I don’t recommend watching those old movies with the soft, dreamy, black and white travel scenes on ships or trains. It will skew your expectations. In reality, you will not be wearing one of those pillbox hats with the net thingy over your face. You have no hankie to wave. It will be nothing like that. Watching those films and thinking it should be like that, will just break your heart and cause you to wonder why your spouse is not acting like Cary Grant.

You did not marry Cary Grant. You did marry the live man that is standing next to you in the Munich airport, giggling at the prevalence of German porn.

But don’t go thinking you are some great prize at the moment, either. Your pants that still have something sticky on them where you sat on something sticky at the train station. Your underwear, (not the fun “vacation panties” that you have stashed in the bottom of the suitcase) will be the same underwear you have been wearing - if you have calculated time zones correctly - for three days.

So if you must, go ahead and watch the romantic travel films of the 1930s and smile smugly because you know it’s all a big myth. Because the sooner you get to that place where you smile kindly when the stupid jokes are made and the taxi driver uses twine to keep the passenger side door shut -- the better your world will be.

Because then, without resorting to murder or divorce, you arrive at your destination and are confronted with all the wonderful and terrible experiences that come with being in a foreign place and needing to learn how to use a composting toilet.

That’s when you understand who you really are.

Being removed from everything that is familiar uncovers aspects of you that lay dormant at home.
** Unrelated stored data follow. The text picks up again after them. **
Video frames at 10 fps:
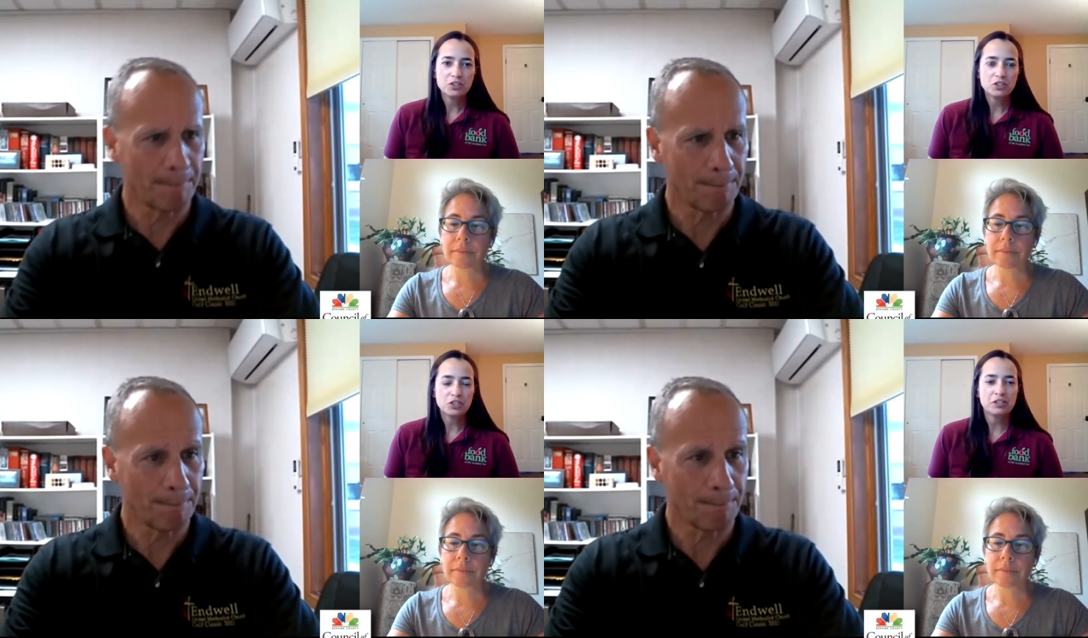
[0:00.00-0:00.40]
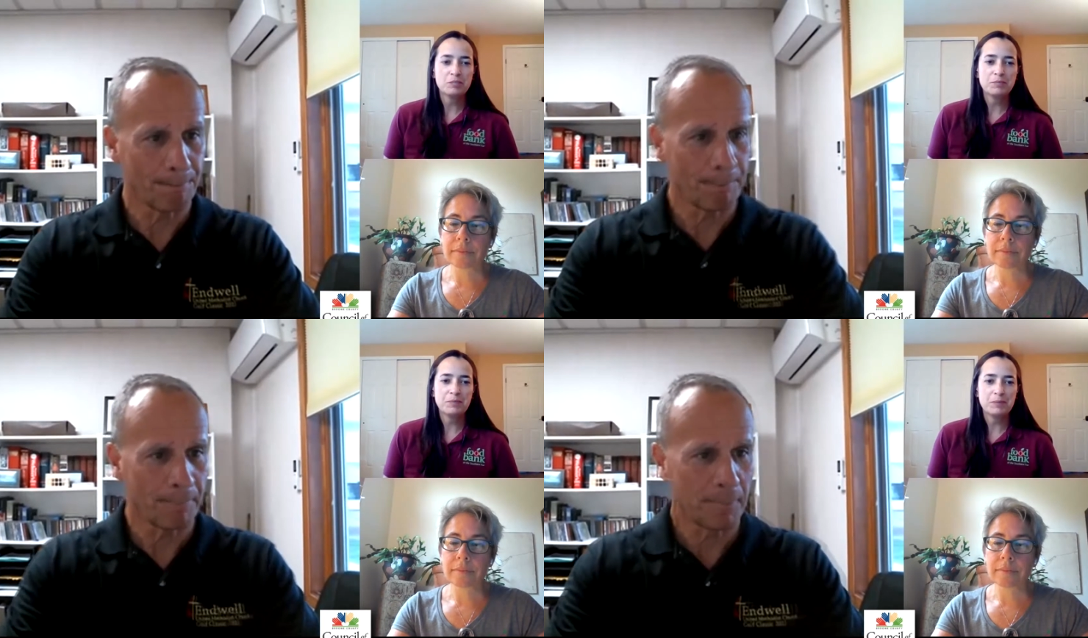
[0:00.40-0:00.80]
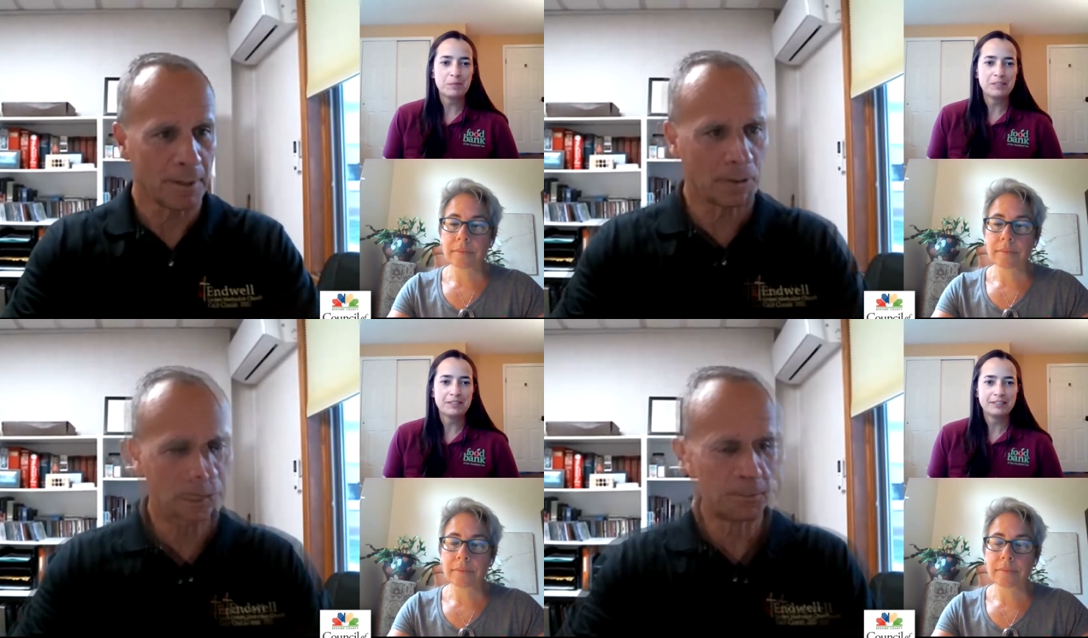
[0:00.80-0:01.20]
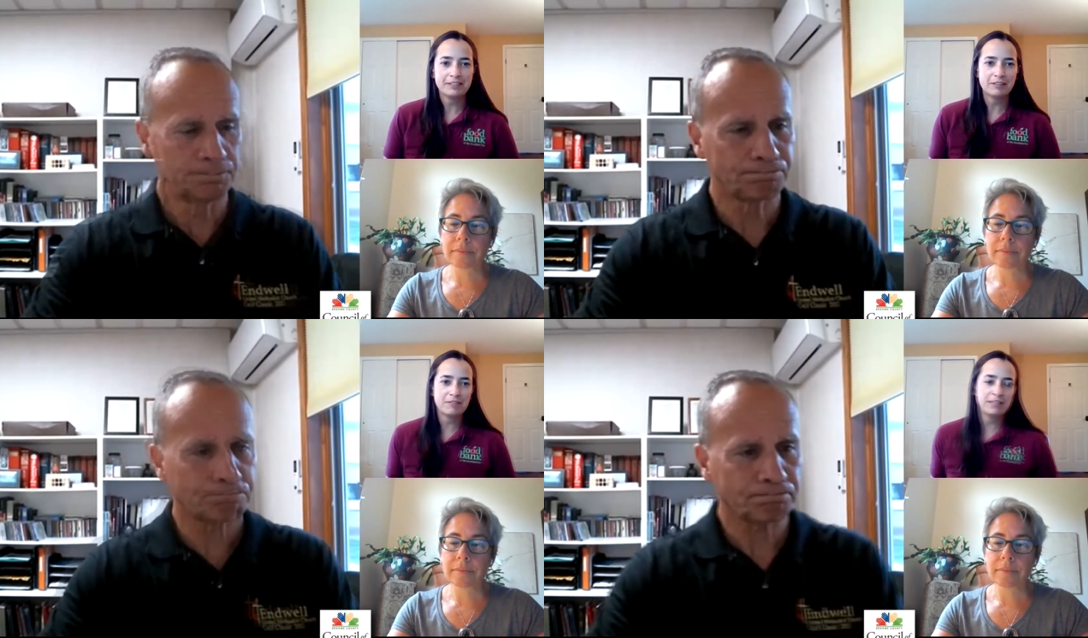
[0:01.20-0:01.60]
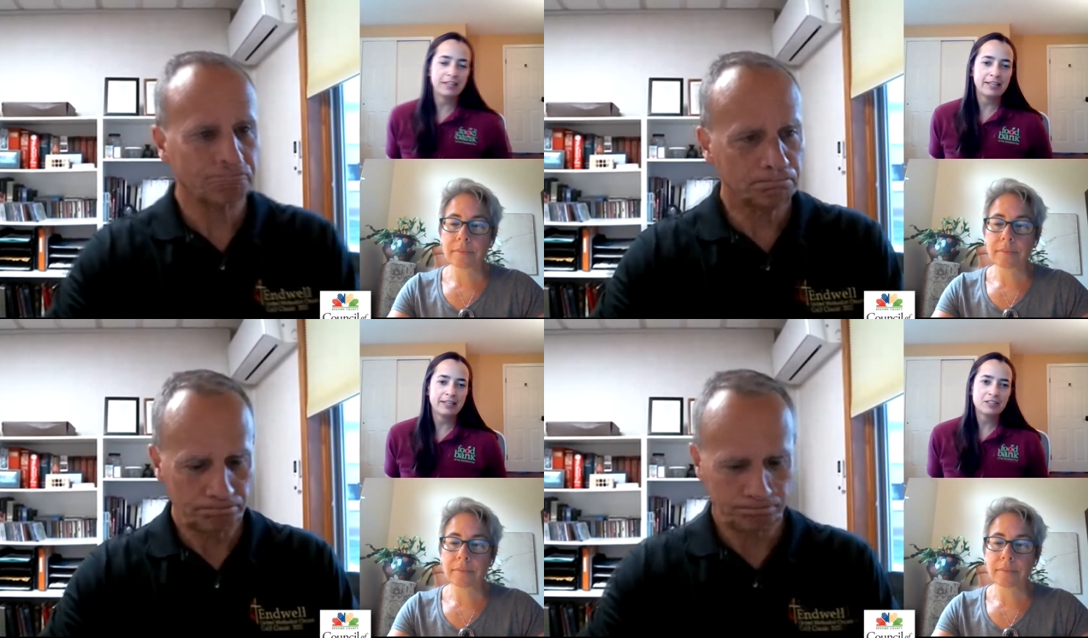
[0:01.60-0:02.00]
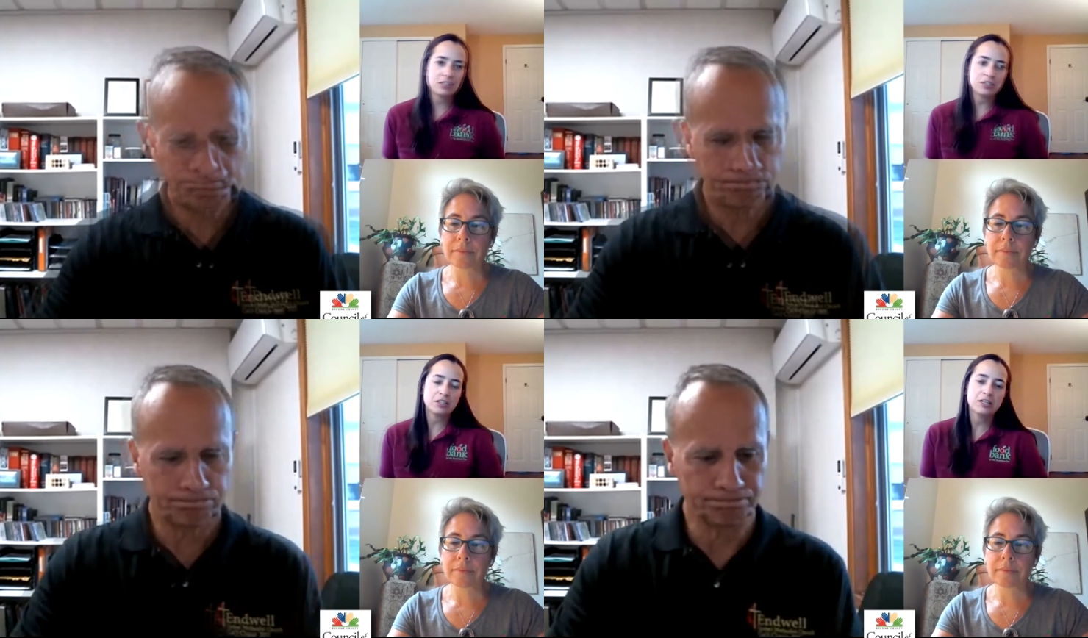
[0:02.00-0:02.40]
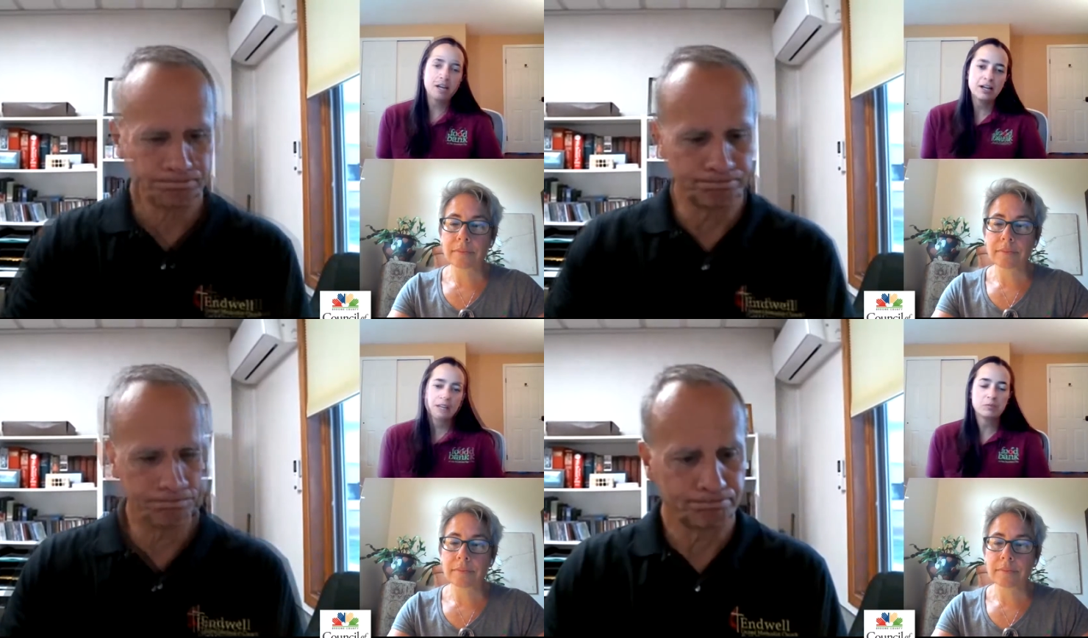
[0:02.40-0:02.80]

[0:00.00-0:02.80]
Speaker 1: Sure, I'm, I'm happy to kick off that answer.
You look at your Not Cary Grant and watch him come into his own perfect focus.  You're able to unabashedly adore his floundering attempts to use Pimsleur’s Beginning Italian to talk his way out of a parking ticket in Lucca. You will respect his willingness to try the pile of "meat" that the street vendor in Cape Town just offered him. The conversations that arise while enjoying trdelnik at the Prague Christmas market have a different depth than the ones occurring in real life, which tend to be interrupted by the need to switch the clothes from the washer to dryer.

Travel strips you down. By removing the veil of habit, routine and conventional existence, travel reveals who you both truly are.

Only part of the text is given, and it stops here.